March 25 (Bloomberg) -- The chances of an El Nino weather pattern, which can parch parts of Asia and bring rains to South America, occurring this year have increased, according to Australia’s Bureau of Meteorology.
Climate models show that the tropical Pacific Ocean is likely to warm in coming months, with most models predicting sea surface temperatures reaching El Nino thresholds during the southern hemisphere winter, the bureau said today.
The Southern Oscillation Index, which indicates the development and intensity of El Nino or La Nina events, dropped to minus 12.6, the lowest 30-day value since March 2010 and seen during the last El Nino, it said. Sustained negative values below minus 8 may indicate an El Nino.
El Nino affects weather worldwide and can roil agricultural markets as farmers contend with drought or too much rain. The phenomenon often touches off warmer winters across the northern U.S., heavier rains from southern Brazil to Argentina and drier conditions across Southeast Asia and eastern Australia. It also can lead to a calmer Atlantic hurricane season and a stormier winter in the U.S. South.
“Following two strong westerly wind bursts since the start of the year, waters below the surface of the tropical Pacific have warmed significantly over the past two months,” the weather bureau said. “This has led to some warming at the surface, with further warming expected in the coming weeks.”
The U.S. Climate Prediction Center issued an El Nino watch this month. There’s a 52 percent chance that the Pacific Ocean will warm enough to trigger the weather pattern late this summer or in early fall, according to climate scientist Michelle L’Heureux. The chances of El Nino emerging later in the northern hemisphere summer are 75 percent, according to Donald Keeney, senior agricultural meteorologist at MDA Weather Services.
The last El Nino occurred in 2009 to 2010, and since then the other two phases of the cycle, a cooling called La Nina and a period of neutral conditions, have held sway, according to the Climate Prediction Center. Rubber, sugar, coffee, and natural gas are among the commodities that can fluctuate because of an El Nino, which usually occurs every three to five years and can last for months.
The pattern is usually associated with below-normal rain across large parts of southern and inland eastern Australia in the second half, the bureau said. Daytime temperatures also tend to be above-normal in southern areas, it said.

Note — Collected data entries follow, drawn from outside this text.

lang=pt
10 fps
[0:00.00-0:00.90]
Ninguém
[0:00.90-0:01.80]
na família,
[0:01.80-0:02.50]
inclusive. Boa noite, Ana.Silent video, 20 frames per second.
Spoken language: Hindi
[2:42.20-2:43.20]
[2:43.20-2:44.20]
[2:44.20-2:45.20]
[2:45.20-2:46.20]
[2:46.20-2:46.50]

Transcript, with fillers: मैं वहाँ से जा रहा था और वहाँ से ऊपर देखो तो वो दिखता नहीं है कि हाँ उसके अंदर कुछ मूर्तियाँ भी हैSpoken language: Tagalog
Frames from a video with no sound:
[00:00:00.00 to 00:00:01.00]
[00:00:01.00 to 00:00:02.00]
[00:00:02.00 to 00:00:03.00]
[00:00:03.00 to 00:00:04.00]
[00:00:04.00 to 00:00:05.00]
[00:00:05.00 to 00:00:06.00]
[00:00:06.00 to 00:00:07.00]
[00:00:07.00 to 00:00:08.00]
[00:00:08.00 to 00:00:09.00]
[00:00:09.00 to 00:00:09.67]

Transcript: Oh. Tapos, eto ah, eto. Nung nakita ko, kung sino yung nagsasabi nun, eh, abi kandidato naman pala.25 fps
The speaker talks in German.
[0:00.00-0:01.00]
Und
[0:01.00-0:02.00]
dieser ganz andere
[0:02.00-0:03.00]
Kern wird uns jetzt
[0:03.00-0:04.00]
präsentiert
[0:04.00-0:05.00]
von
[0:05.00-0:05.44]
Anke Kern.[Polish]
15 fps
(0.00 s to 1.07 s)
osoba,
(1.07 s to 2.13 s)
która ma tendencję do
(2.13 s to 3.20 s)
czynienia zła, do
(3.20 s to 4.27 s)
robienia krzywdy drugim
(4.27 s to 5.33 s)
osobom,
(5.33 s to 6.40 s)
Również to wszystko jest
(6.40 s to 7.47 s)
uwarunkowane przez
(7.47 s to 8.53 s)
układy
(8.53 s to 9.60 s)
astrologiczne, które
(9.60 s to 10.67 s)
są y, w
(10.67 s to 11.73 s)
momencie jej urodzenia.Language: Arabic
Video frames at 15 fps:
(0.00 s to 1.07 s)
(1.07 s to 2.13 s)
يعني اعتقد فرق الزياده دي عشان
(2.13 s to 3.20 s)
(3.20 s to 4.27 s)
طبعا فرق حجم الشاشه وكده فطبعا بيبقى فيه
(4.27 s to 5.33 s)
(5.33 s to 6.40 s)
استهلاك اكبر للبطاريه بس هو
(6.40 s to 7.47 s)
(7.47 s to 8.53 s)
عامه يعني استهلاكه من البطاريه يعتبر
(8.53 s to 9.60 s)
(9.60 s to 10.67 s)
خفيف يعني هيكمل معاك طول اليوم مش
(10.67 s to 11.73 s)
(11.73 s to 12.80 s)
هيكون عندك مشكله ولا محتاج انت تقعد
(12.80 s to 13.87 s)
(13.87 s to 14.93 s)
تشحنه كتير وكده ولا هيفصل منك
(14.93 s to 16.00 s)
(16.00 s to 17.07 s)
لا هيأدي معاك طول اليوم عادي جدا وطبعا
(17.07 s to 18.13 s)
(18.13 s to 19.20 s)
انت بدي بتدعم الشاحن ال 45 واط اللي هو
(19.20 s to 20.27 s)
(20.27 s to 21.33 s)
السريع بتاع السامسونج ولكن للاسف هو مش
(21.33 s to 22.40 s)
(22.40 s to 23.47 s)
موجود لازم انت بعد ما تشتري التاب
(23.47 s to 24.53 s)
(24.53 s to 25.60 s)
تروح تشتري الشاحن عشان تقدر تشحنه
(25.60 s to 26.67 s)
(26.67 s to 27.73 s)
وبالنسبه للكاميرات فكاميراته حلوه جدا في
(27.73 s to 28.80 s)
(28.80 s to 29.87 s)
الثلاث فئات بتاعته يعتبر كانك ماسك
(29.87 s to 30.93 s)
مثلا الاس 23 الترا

A record 79 percent of Australia’s Queensland state is in drought, threatening cotton and sugar production and boosting cattle slaughter. Rubber output in Thailand, Indonesia and Malaysia is set to drop 6 percent to 8 percent this year because of dry conditions, according to the International Rubber Consortium Ltd. Dry weather parched oil-palm trees in Indonesia and Malaysia this year.
El Nino typically creates very ideal growing conditions in the U.S. Midwest during the summer, Art Douglas, meteorologist at Creighton University in Omaha, Nebraska, said Feb. 5.